> [DATA FOR REVIEW]
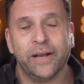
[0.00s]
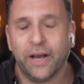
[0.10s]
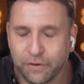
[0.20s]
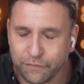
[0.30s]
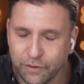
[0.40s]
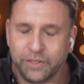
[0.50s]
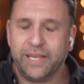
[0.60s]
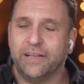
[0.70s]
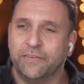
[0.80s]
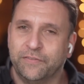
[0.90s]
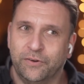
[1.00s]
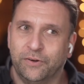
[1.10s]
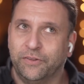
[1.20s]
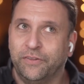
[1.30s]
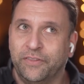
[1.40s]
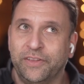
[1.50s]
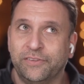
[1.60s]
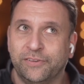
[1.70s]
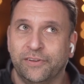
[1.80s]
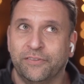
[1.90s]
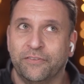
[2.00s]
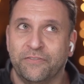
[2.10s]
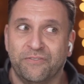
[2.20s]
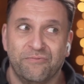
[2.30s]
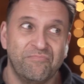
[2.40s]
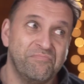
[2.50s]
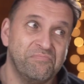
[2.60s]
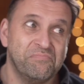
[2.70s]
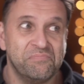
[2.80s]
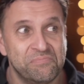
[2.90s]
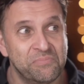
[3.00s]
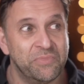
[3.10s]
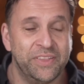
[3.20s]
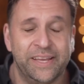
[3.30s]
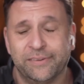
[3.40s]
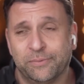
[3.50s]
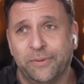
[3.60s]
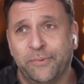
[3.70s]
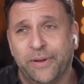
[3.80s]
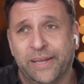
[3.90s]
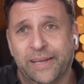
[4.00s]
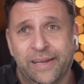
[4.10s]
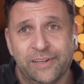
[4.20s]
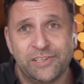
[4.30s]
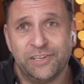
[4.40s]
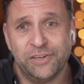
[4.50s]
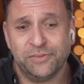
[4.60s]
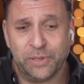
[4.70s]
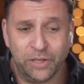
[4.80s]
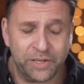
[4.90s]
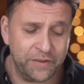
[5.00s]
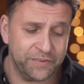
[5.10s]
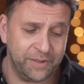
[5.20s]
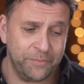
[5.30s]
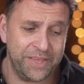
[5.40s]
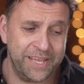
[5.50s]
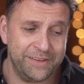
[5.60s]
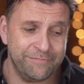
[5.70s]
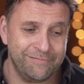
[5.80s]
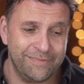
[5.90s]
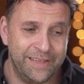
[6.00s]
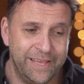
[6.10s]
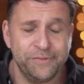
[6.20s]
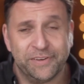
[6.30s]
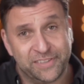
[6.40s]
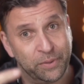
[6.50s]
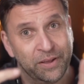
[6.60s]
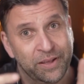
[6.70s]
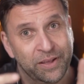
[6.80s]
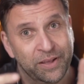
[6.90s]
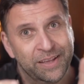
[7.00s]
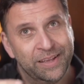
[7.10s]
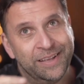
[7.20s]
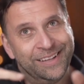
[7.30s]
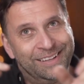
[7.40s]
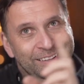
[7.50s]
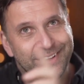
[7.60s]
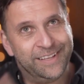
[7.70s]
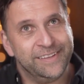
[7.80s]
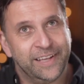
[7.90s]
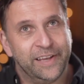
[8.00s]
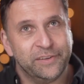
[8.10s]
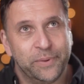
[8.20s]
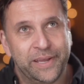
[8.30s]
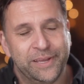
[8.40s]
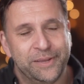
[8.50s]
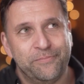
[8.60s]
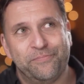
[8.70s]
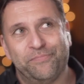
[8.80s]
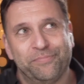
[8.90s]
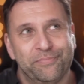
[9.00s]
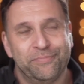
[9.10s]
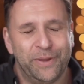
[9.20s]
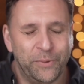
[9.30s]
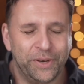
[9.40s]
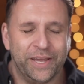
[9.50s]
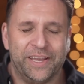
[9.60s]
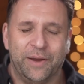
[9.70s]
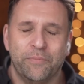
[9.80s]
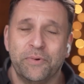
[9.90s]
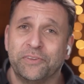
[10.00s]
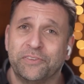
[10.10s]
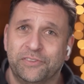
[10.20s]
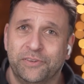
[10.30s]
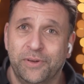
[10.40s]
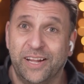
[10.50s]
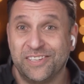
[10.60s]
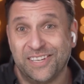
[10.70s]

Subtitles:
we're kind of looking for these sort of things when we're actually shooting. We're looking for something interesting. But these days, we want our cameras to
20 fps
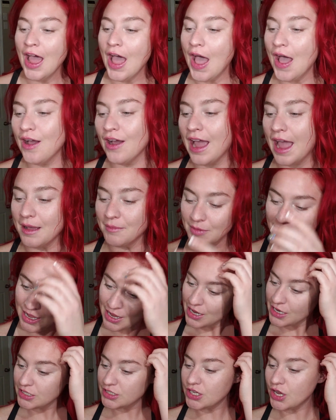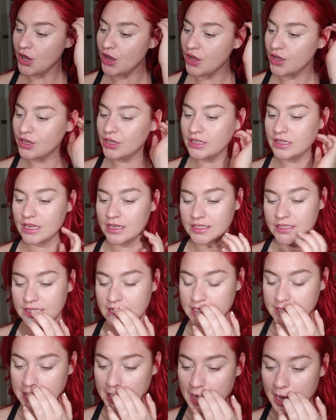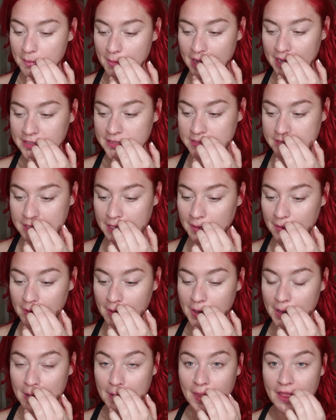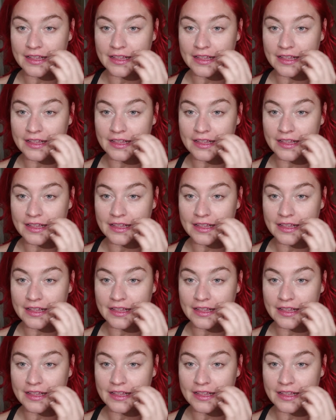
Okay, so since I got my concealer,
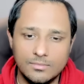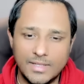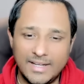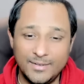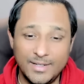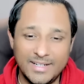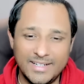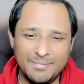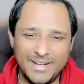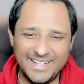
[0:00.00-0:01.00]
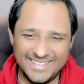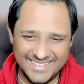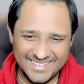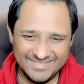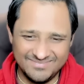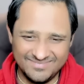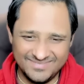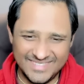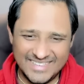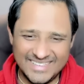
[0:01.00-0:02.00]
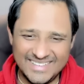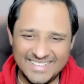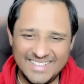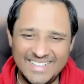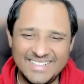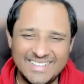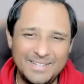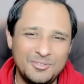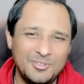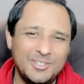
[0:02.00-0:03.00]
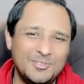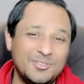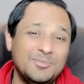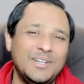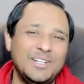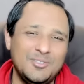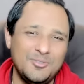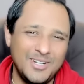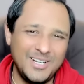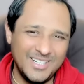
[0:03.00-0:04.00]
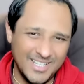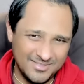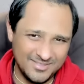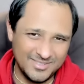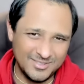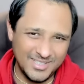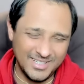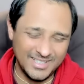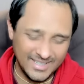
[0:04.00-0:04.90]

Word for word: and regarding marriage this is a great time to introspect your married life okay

...

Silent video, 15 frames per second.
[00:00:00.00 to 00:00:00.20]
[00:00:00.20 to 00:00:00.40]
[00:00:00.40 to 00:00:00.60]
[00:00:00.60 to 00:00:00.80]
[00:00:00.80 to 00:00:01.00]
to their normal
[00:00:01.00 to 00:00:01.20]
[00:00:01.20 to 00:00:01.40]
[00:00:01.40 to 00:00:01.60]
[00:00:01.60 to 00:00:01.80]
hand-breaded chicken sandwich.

> [WHAT THIS TASK INVOLVES]
The copy should hold only the lines from the one with "[0:02.00-0:03.00]" through the one with "Word for word: and", exactly as they stand above. Leave out the pictures.

> [TASK SOLUTION]
[0:02.00-0:03.00]
[0:03.00-0:04.00]
[0:04.00-0:04.90]

Word for word: and regarding marriage this is a great time to introspect your married life okay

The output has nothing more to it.